BEGIN ENTRIES PROVIDED
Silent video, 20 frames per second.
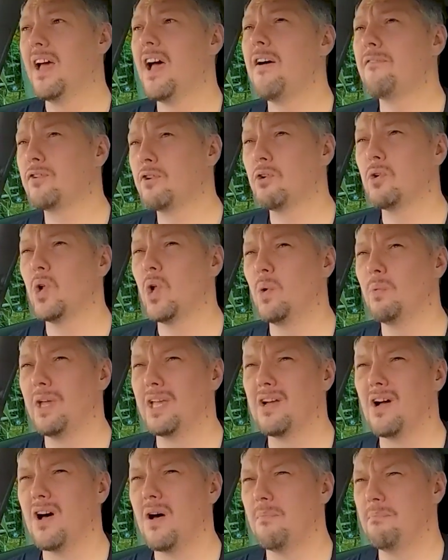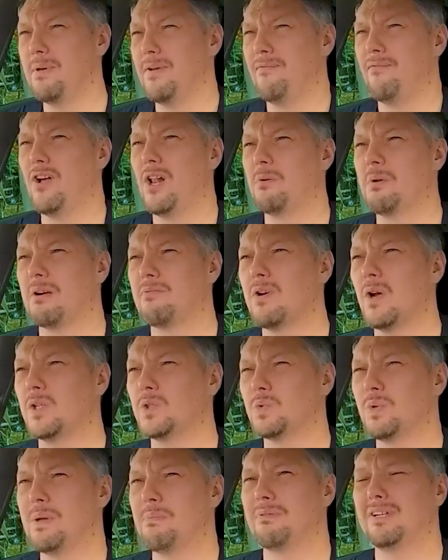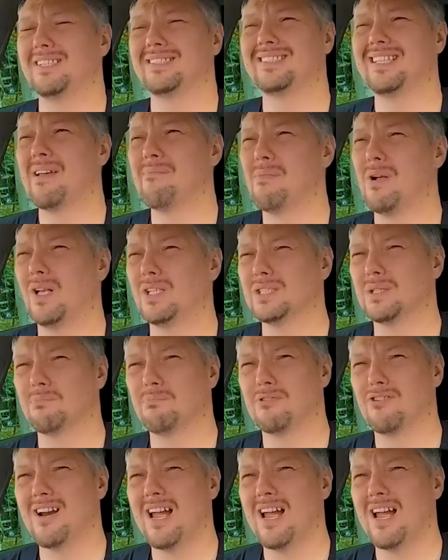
After all, we can't be following a road sweeper at 10 miles per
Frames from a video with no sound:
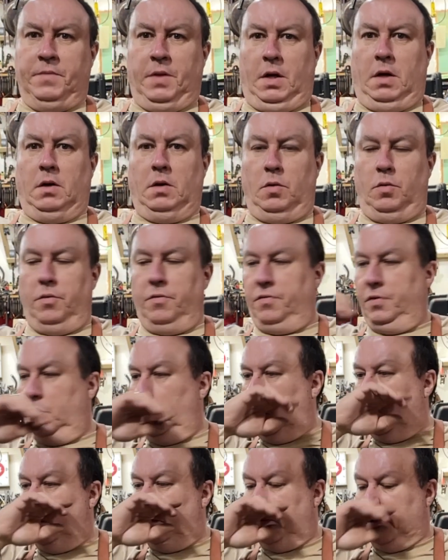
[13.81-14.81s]

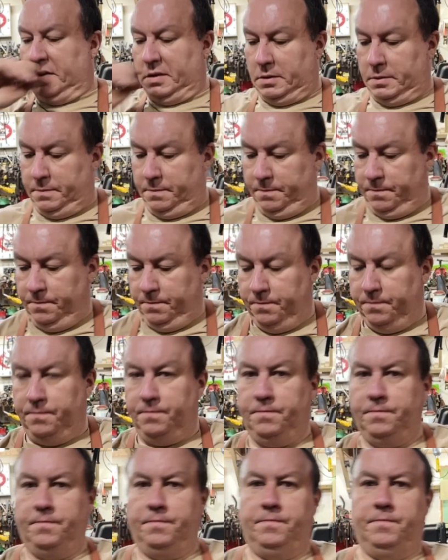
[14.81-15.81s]
review of
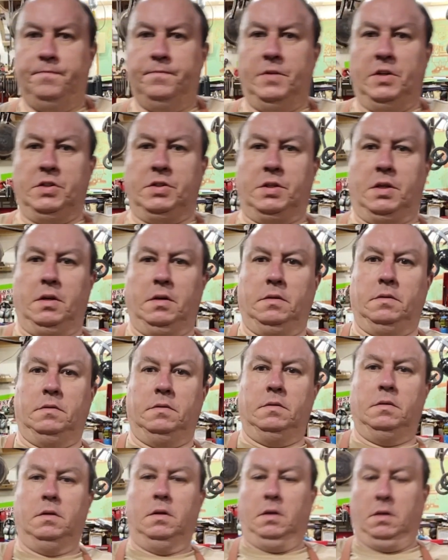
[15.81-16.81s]
this thing.
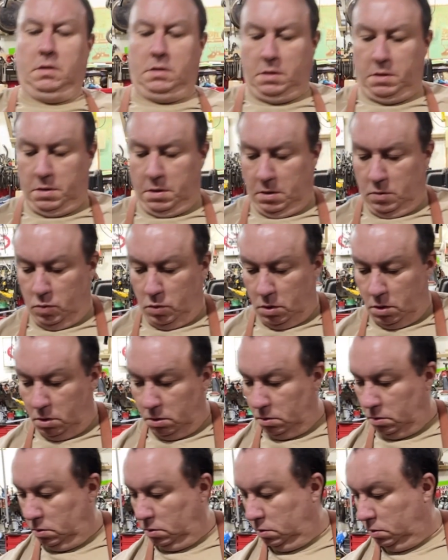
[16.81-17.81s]
It's a Dewalt.
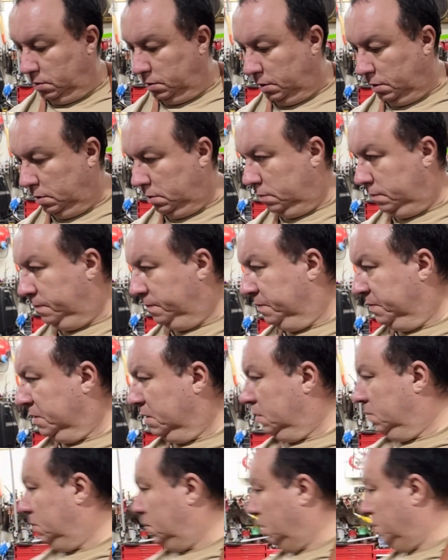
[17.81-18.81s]
Hold on.
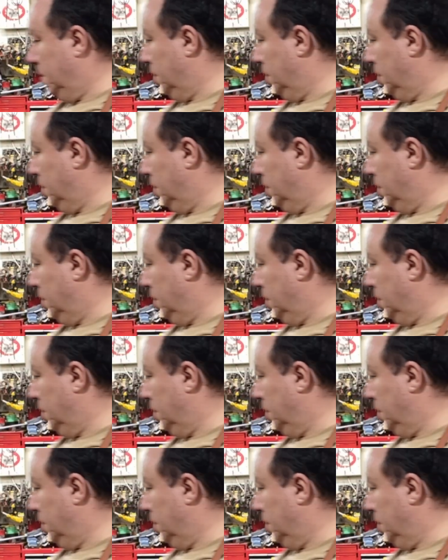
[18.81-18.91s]
Get my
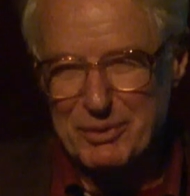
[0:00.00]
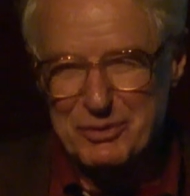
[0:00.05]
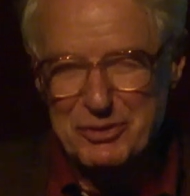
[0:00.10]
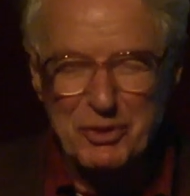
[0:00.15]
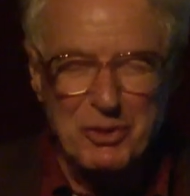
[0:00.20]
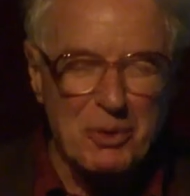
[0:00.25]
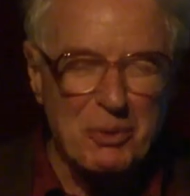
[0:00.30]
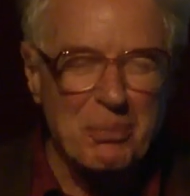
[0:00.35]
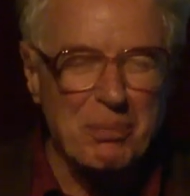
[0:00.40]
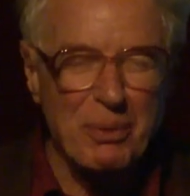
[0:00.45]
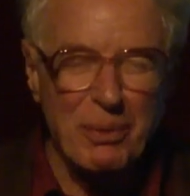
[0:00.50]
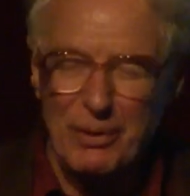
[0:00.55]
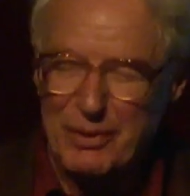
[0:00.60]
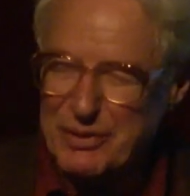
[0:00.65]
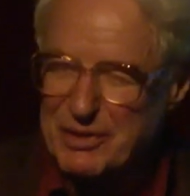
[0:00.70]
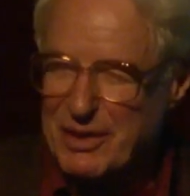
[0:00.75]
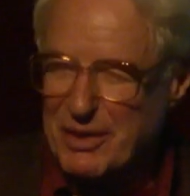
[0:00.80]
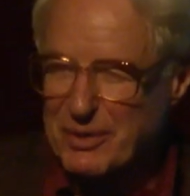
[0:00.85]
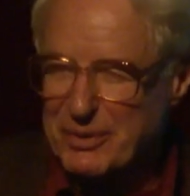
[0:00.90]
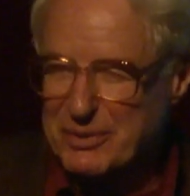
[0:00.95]
do
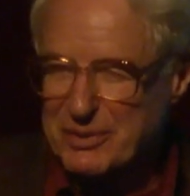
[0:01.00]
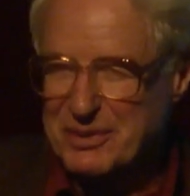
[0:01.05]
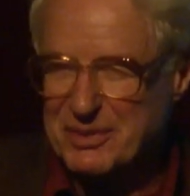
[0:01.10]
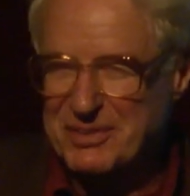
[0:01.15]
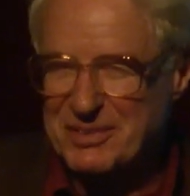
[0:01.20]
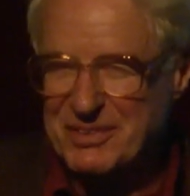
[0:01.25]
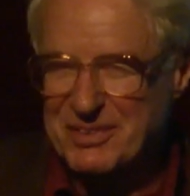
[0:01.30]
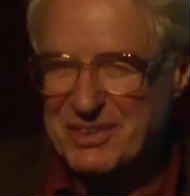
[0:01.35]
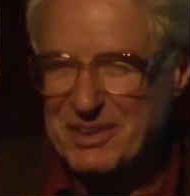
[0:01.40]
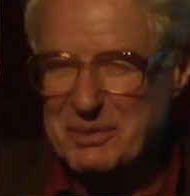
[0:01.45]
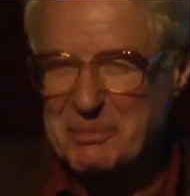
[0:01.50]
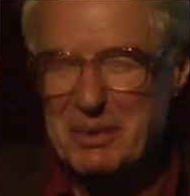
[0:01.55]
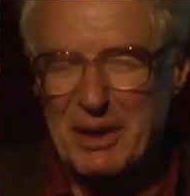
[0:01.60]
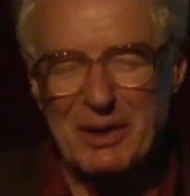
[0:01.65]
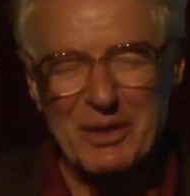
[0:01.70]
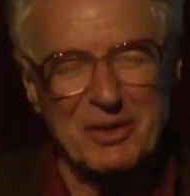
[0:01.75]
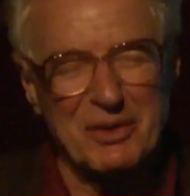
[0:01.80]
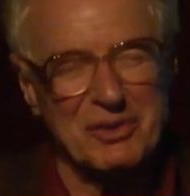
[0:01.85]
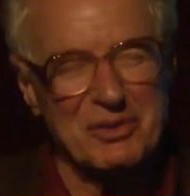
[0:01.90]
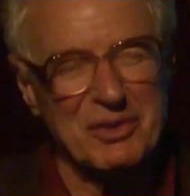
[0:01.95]
print out
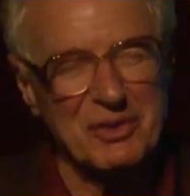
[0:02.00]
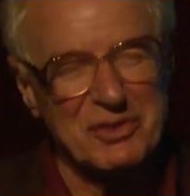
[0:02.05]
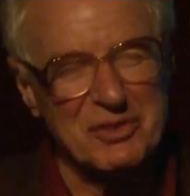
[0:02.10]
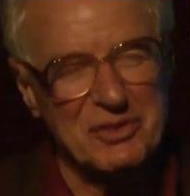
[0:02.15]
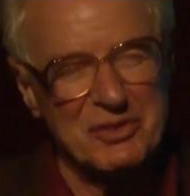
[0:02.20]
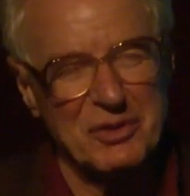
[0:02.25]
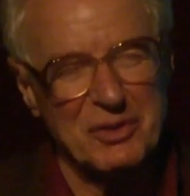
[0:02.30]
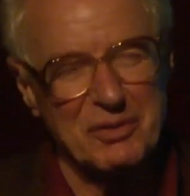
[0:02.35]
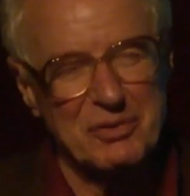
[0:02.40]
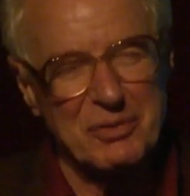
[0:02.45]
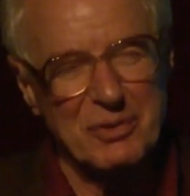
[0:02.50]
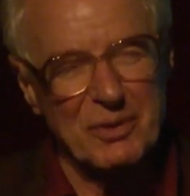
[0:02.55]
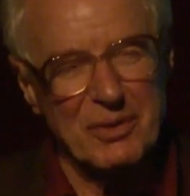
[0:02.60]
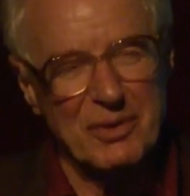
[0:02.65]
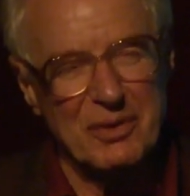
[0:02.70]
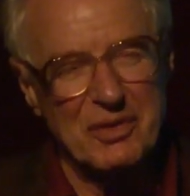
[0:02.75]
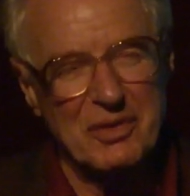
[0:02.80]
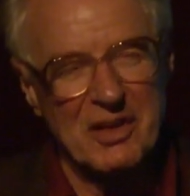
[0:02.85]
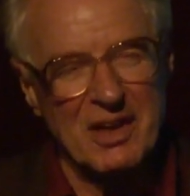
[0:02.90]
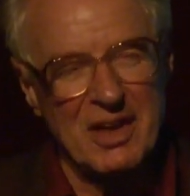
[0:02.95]
emails and so
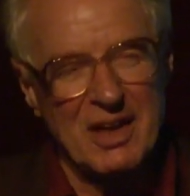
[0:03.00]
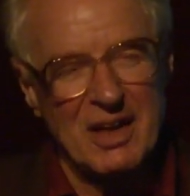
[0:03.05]
forth.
END ENTRIES PROVIDED
WHAT IS REQUIRED: Reproduce the listing word for word, but keep the pictures out of it.

SOLUTION FOR THIS PROBLEM:
Silent video, 20 frames per second.
After all, we can't be following a road sweeper at 10 miles per
Frames from a video with no sound:
[13.81-14.81s]

[14.81-15.81s]
review of
[15.81-16.81s]
this thing.
[16.81-17.81s]
It's a Dewalt.
[17.81-18.81s]
Hold on.
[18.81-18.91s]
Get my
[0:00.00]
[0:00.05]
[0:00.10]
[0:00.15]
[0:00.20]
[0:00.25]
[0:00.30]
[0:00.35]
[0:00.40]
[0:00.45]
[0:00.50]
[0:00.55]
[0:00.60]
[0:00.65]
[0:00.70]
[0:00.75]
[0:00.80]
[0:00.85]
[0:00.90]
[0:00.95]
do
[0:01.00]
[0:01.05]
[0:01.10]
[0:01.15]
[0:01.20]
[0:01.25]
[0:01.30]
[0:01.35]
[0:01.40]
[0:01.45]
[0:01.50]
[0:01.55]
[0:01.60]
[0:01.65]
[0:01.70]
[0:01.75]
[0:01.80]
[0:01.85]
[0:01.90]
[0:01.95]
print out
[0:02.00]
[0:02.05]
[0:02.10]
[0:02.15]
[0:02.20]
[0:02.25]
[0:02.30]
[0:02.35]
[0:02.40]
[0:02.45]
[0:02.50]
[0:02.55]
[0:02.60]
[0:02.65]
[0:02.70]
[0:02.75]
[0:02.80]
[0:02.85]
[0:02.90]
[0:02.95]
emails and so
[0:03.00]
[0:03.05]
forth.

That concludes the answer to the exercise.